What this MCCB carries and where it fits
The Siemens SENTRON 3VA2340-6JP32-0BH0 is a 3-pole molded case circuit breaker rated for 400 A continuous current at 40 °C, designed for line protection in distribution panels and industrial switchboards. Its interrupting capacity reaches 242 kA at 240 V and 187 kA at 415 V, dropping to 7.5 kA at 690 V — the high short-circuit ratings at common low-voltage levels mean this breaker handles fault currents from large transformers or high-capacity busbars without cascading upstream.

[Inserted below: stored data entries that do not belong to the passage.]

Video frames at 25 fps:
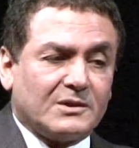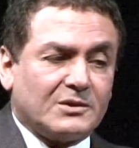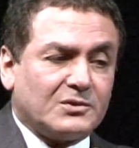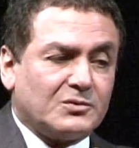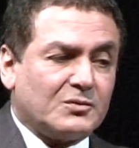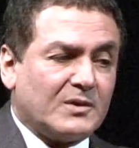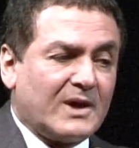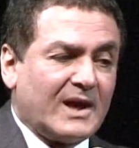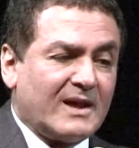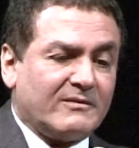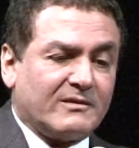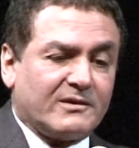
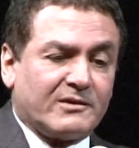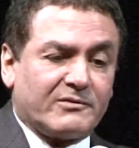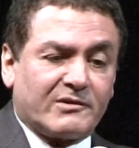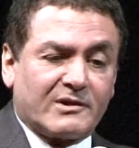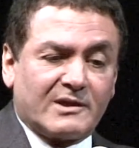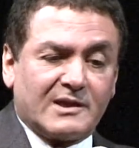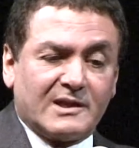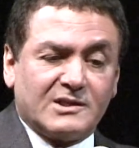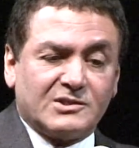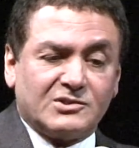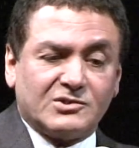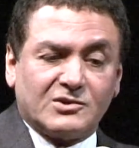to have a
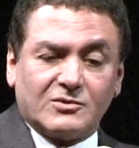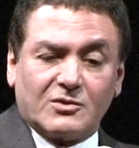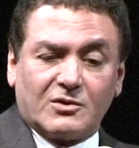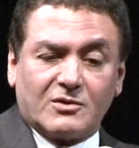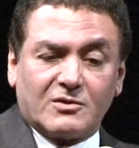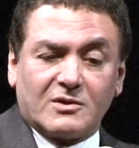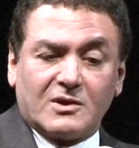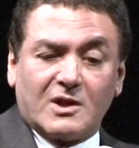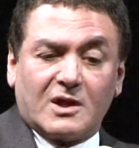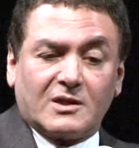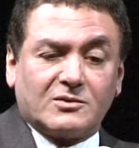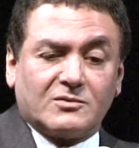religion or
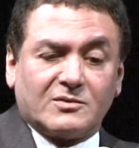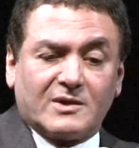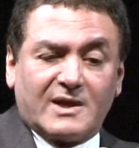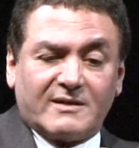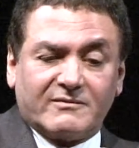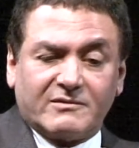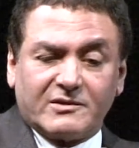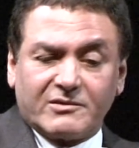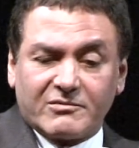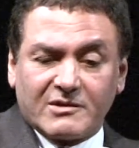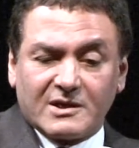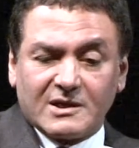not to
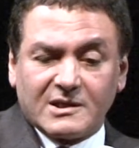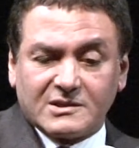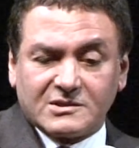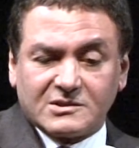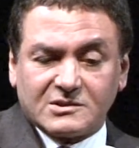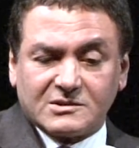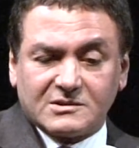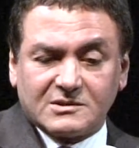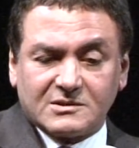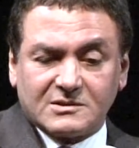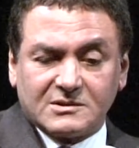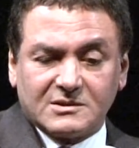have a
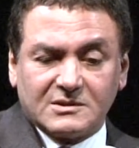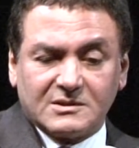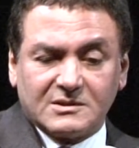religion,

The unit includes an undervoltage release (UVR) and a communication function, making it suitable for controlled shutdown sequences and remote monitoring in automated plants.
Breaking capacity — what the numbers mean for coordination
At 240 V the breaker clears 242 kA; at 415 V and 440 V it clears 187 kA; at 500 V it clears 121 kA; at 690 V it clears 7.5 kA. These are the maximum prospective fault currents the MCCB can safely interrupt at each voltage level. For a 400 A feed in a 480 V panel, the 121 kA rating at 500 V provides substantial headroom over typical available fault currents, allowing selective coordination with downstream breakers without requiring a current-limiting upstream device.

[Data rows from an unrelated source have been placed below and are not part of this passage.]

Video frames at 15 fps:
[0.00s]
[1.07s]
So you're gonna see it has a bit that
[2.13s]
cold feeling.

Thermal derating and enclosure planning
The breaker is rated 400 A continuously from 40 °C through 50 °C ambient. Above 50 °C it derates: 375 A at 55 °C, 350 A at 60 °C, 325 A at 65 °C, and 300 A at 70 °C. Maximum power loss is 98.5 W — a figure to account for in enclosed panel heat calculations, especially when grouping multiple breakers in a sealed switchboard. Dimensions are 248 mm high, 138 mm wide, and 110 mm deep, fitting standard MCCB mounting patterns in SENTRON distribution boards.
Built-in auxiliary and release options
Factory-fitted with 2 auxiliary switches plus 1 trip alarm switch (HQ design), and an undervoltage release (UVR). The trip indicator confirms the breaker has opened on fault. The communication function enables integration with higher-level monitoring systems — useful for remote status and energy management in SENTRON power distribution.